▶ _What the exercise asks_: In the copy, include every entry exactly but none of the images.

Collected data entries
******************************

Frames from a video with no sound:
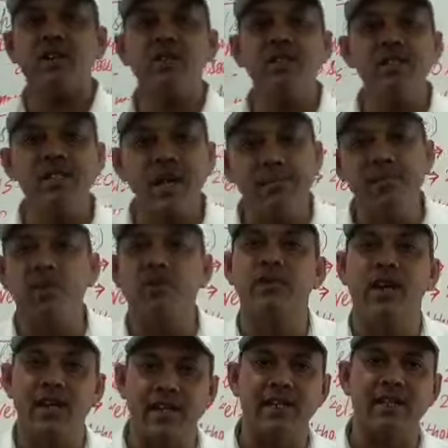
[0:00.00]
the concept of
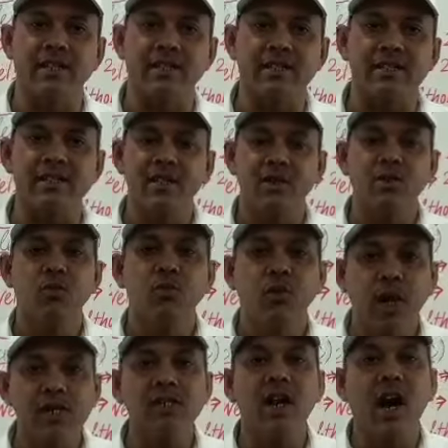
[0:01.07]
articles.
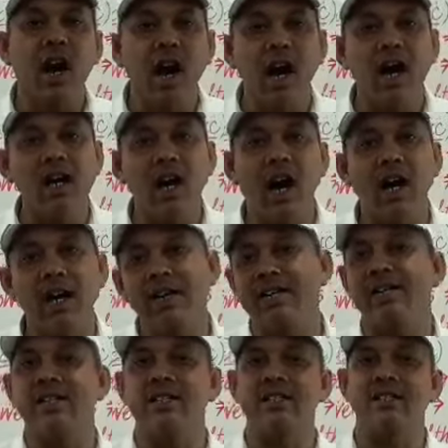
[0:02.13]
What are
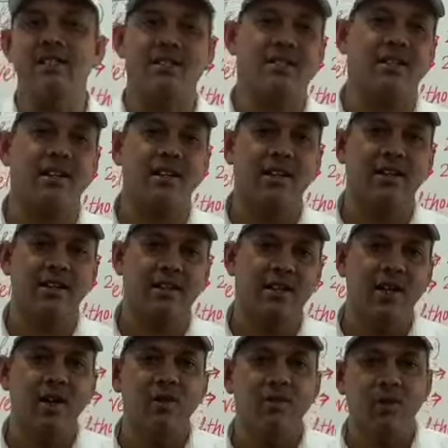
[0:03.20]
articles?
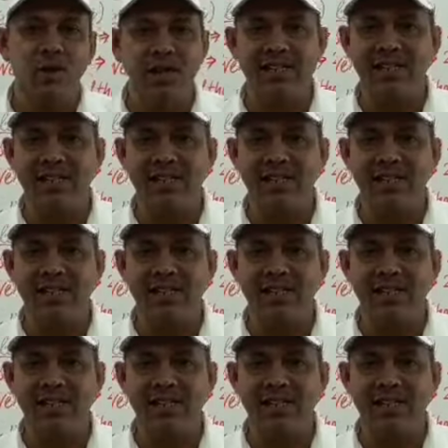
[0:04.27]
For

******************************

▶ _Answer_:
Frames from a video with no sound:
[0:00.00]
the concept of
[0:01.07]
articles.
[0:02.13]
What are
[0:03.20]
articles?
[0:04.27]
For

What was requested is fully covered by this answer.